AVAILABLE DATA →
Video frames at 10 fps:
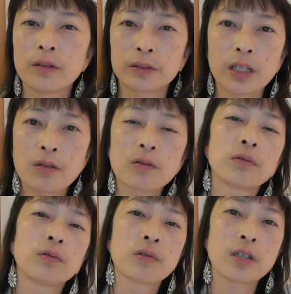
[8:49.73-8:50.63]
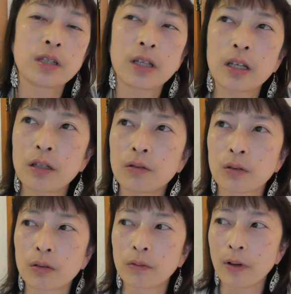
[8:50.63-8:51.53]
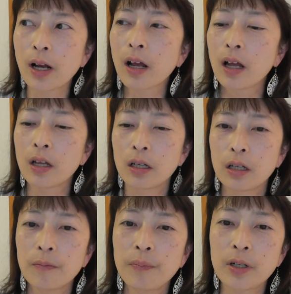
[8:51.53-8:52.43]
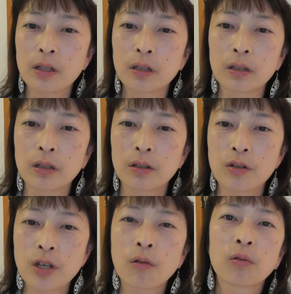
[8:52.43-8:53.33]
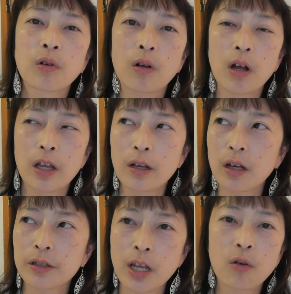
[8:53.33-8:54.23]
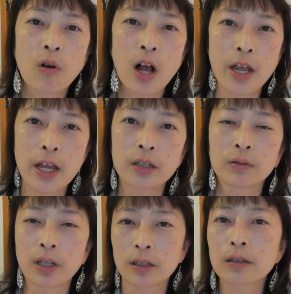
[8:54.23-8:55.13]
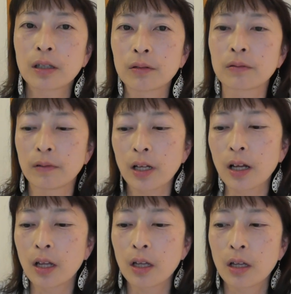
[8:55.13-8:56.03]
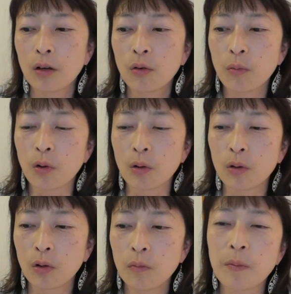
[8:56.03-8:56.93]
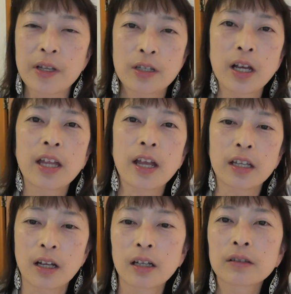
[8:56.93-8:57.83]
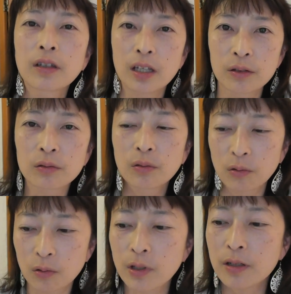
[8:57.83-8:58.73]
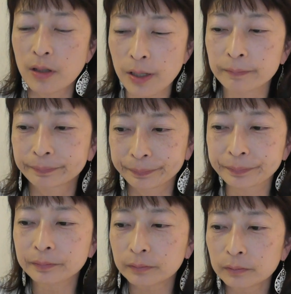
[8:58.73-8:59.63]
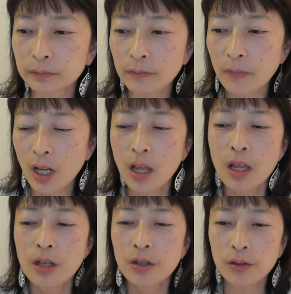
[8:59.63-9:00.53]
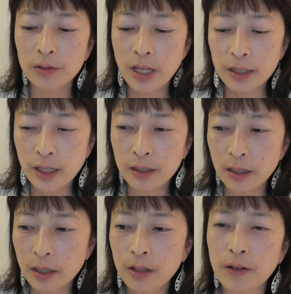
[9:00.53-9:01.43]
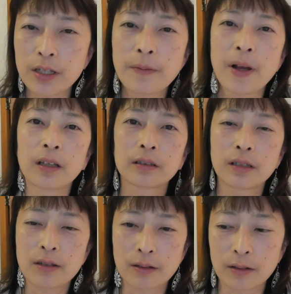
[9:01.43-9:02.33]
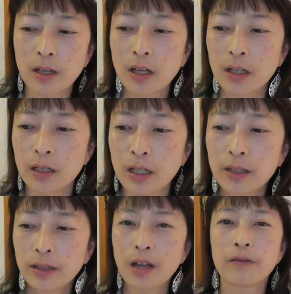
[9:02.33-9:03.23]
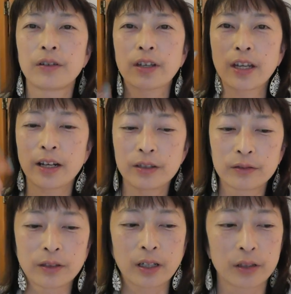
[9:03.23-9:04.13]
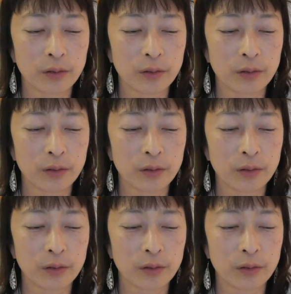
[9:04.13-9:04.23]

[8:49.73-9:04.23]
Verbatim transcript: 2つを同時にできる人はやっぱり成功のは成功早いよねっていうのはほぼほぼ間違いないなっていうところですね。旧大点的には2番です。一旦は受け入れるんだけ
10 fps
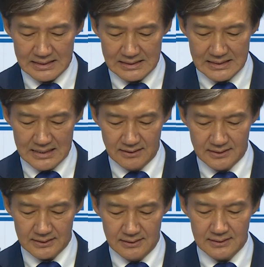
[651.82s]
이해득
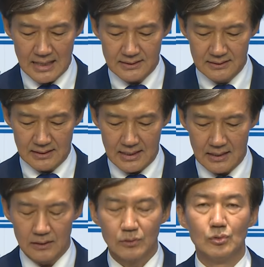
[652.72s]
씨를 따지느라
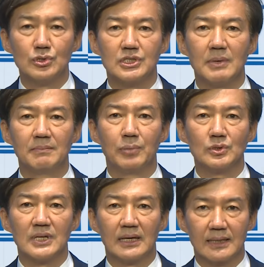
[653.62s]
눈치만
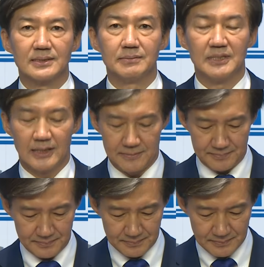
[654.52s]
보지 않겠습니다.
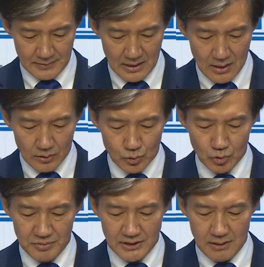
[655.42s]

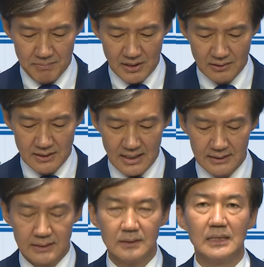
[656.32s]
국민이
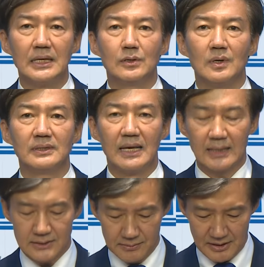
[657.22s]
명령한 일을
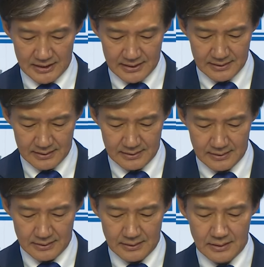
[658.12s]
이루어내겠습니다.
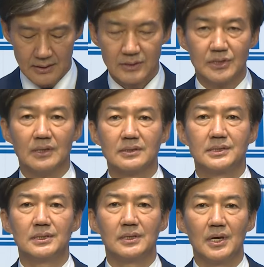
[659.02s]

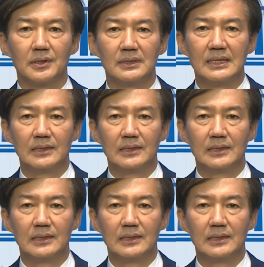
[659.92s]
정치 개혁을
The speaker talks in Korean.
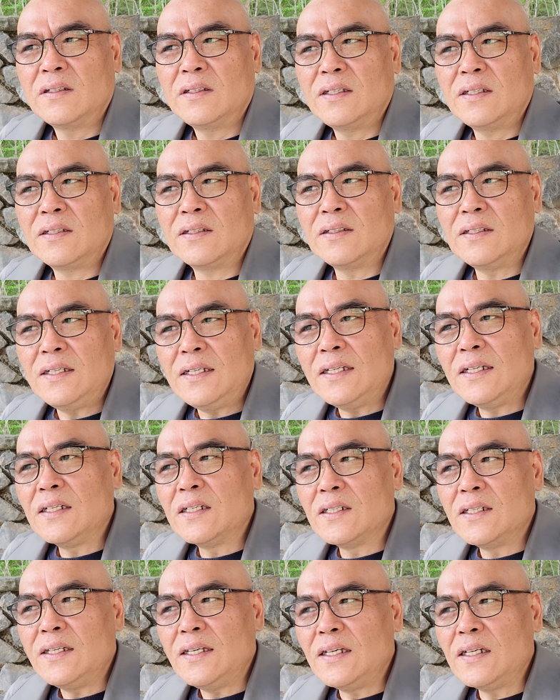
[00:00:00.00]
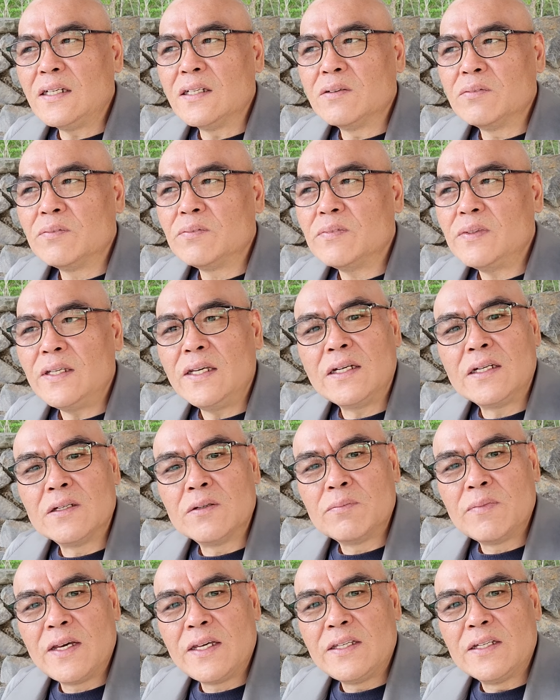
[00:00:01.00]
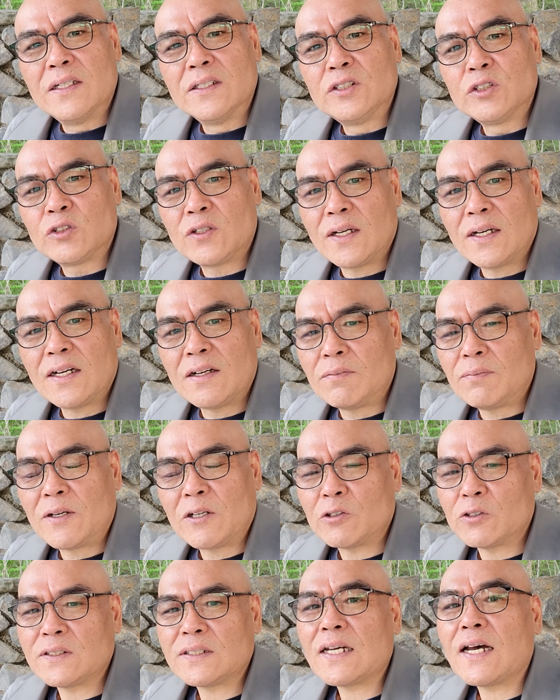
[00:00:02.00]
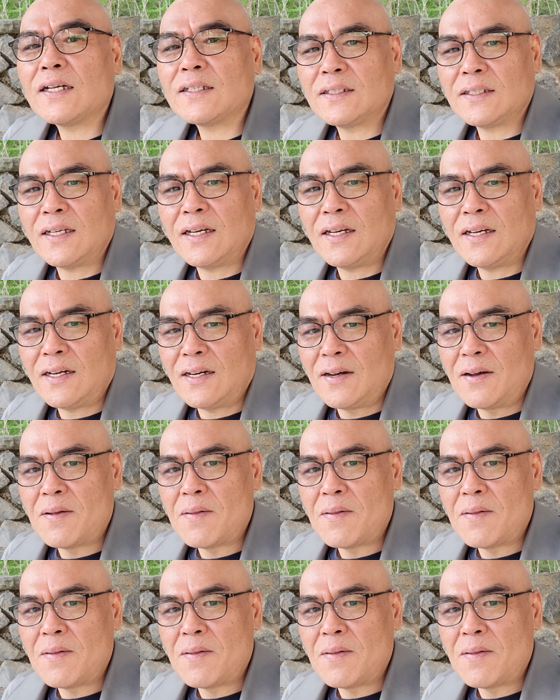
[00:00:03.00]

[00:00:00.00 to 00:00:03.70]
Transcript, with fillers: 이런 이름, 이름, 이름의 연쇄가 바로 사태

WHAT IS EXPECTED → Copy verbatim the span that opens at the line with "[9:02.33-9:03.23]" and closes at the final line of the listing. Do not carry over any pictures.

EXERCISE SOLUTION →
[9:02.33-9:03.23]
[9:03.23-9:04.13]
[9:04.13-9:04.23]

[8:49.73-9:04.23]
Verbatim transcript: 2つを同時にできる人はやっぱり成功のは成功早いよねっていうのはほぼほぼ間違いないなっていうところですね。旧大点的には2番です。一旦は受け入れるんだけ
10 fps
[651.82s]
이해득
[652.72s]
씨를 따지느라
[653.62s]
눈치만
[654.52s]
보지 않겠습니다.
[655.42s]

[656.32s]
국민이
[657.22s]
명령한 일을
[658.12s]
이루어내겠습니다.
[659.02s]

[659.92s]
정치 개혁을
The speaker talks in Korean.
[00:00:00.00]
[00:00:01.00]
[00:00:02.00]
[00:00:03.00]

[00:00:00.00 to 00:00:03.70]
Transcript, with fillers: 이런 이름, 이름, 이름의 연쇄가 바로 사태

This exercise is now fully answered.